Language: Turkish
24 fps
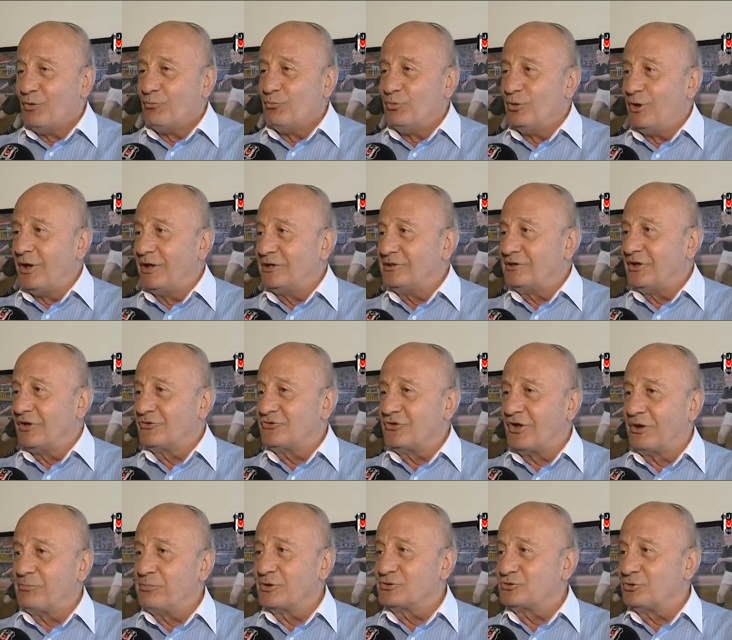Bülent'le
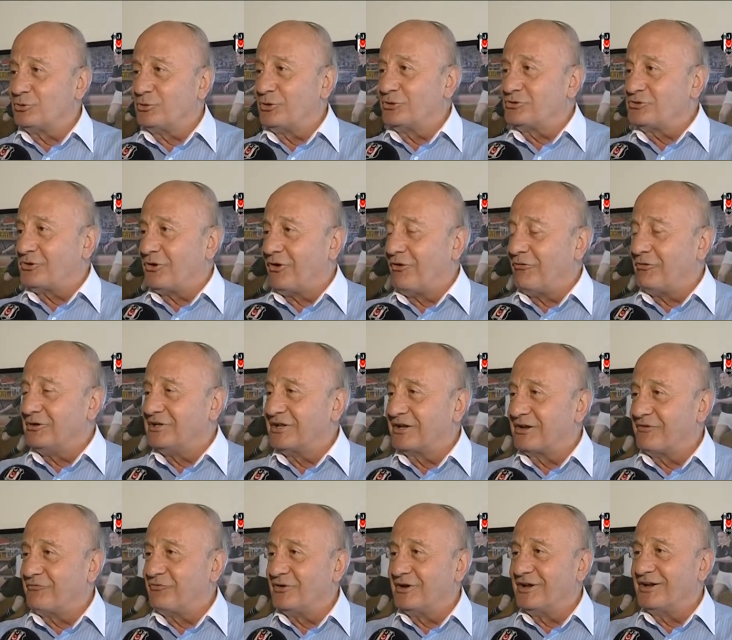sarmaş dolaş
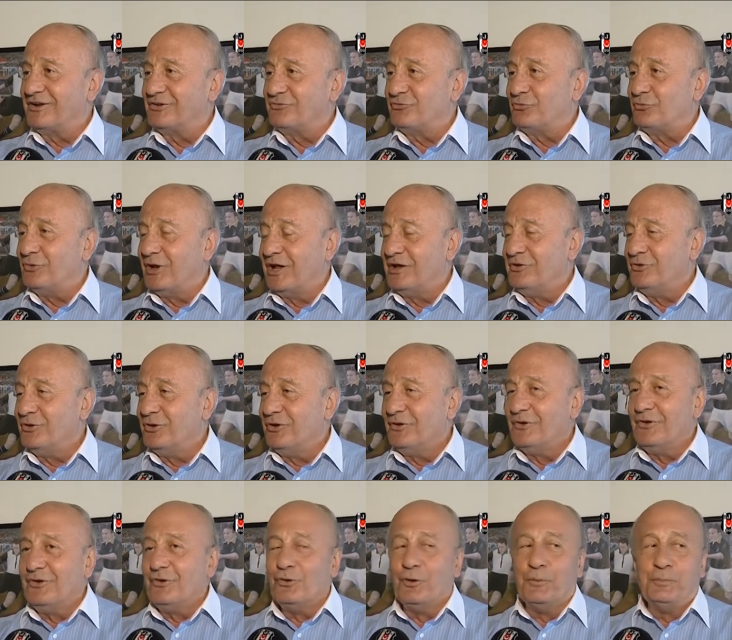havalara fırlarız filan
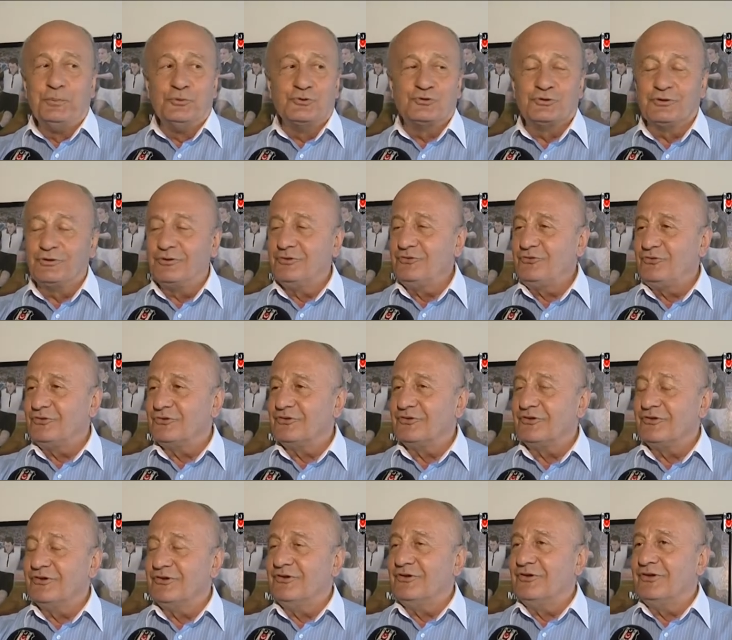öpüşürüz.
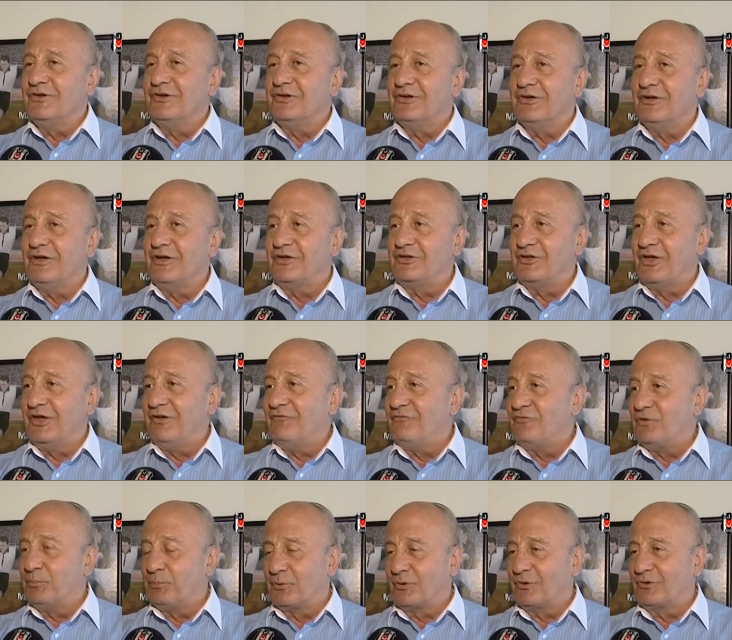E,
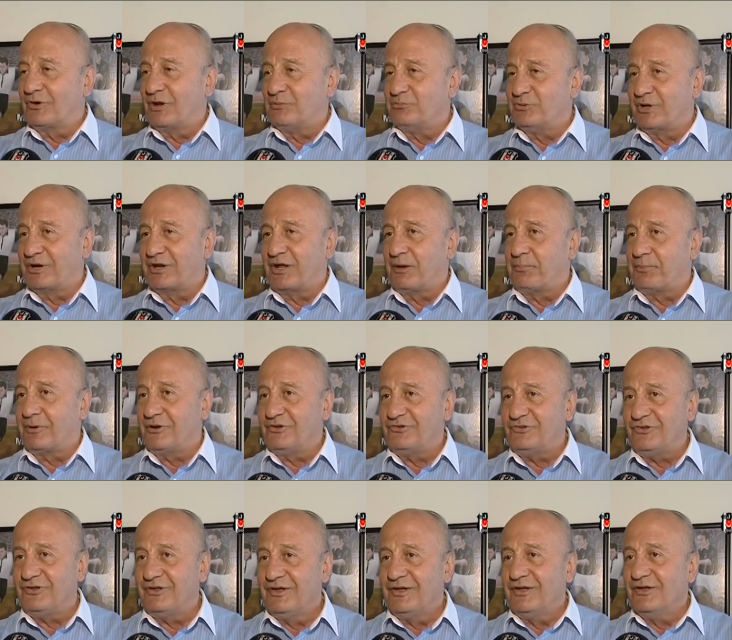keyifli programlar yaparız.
--------
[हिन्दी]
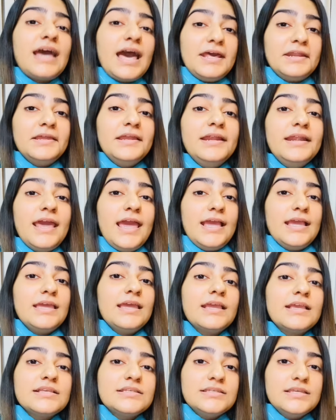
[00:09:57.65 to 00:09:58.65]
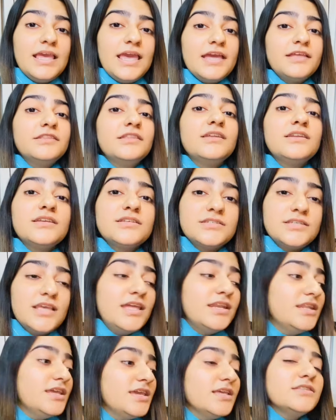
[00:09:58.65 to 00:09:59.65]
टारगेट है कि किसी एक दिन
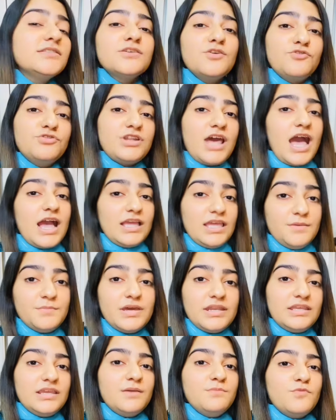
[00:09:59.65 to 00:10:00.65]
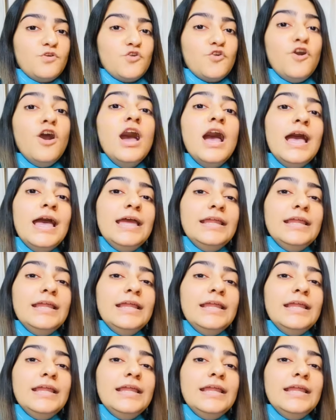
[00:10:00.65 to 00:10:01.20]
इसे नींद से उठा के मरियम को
--------
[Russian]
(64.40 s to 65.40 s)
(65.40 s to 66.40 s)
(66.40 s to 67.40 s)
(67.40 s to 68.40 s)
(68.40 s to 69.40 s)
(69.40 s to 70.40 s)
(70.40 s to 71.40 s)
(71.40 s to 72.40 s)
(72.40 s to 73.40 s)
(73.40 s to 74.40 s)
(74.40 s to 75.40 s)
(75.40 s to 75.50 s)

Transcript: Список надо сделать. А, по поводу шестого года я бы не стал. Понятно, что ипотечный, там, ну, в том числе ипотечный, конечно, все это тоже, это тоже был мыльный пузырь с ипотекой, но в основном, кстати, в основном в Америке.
--------
Once you find the line with "(69.40 s to 70.40 s)" in the entries above, output it and each line after it up to and including the line with "Transcript: Список надо", and nothing else.

> Solution
(69.40 s to 70.40 s)
(70.40 s to 71.40 s)
(71.40 s to 72.40 s)
(72.40 s to 73.40 s)
(73.40 s to 74.40 s)
(74.40 s to 75.40 s)
(75.40 s to 75.50 s)

Transcript: Список надо сделать. А, по поводу шестого года я бы не стал. Понятно, что ипотечный, там, ну, в том числе ипотечный, конечно, все это тоже, это тоже был мыльный пузырь с ипотекой, но в основном, кстати, в основном в Америке.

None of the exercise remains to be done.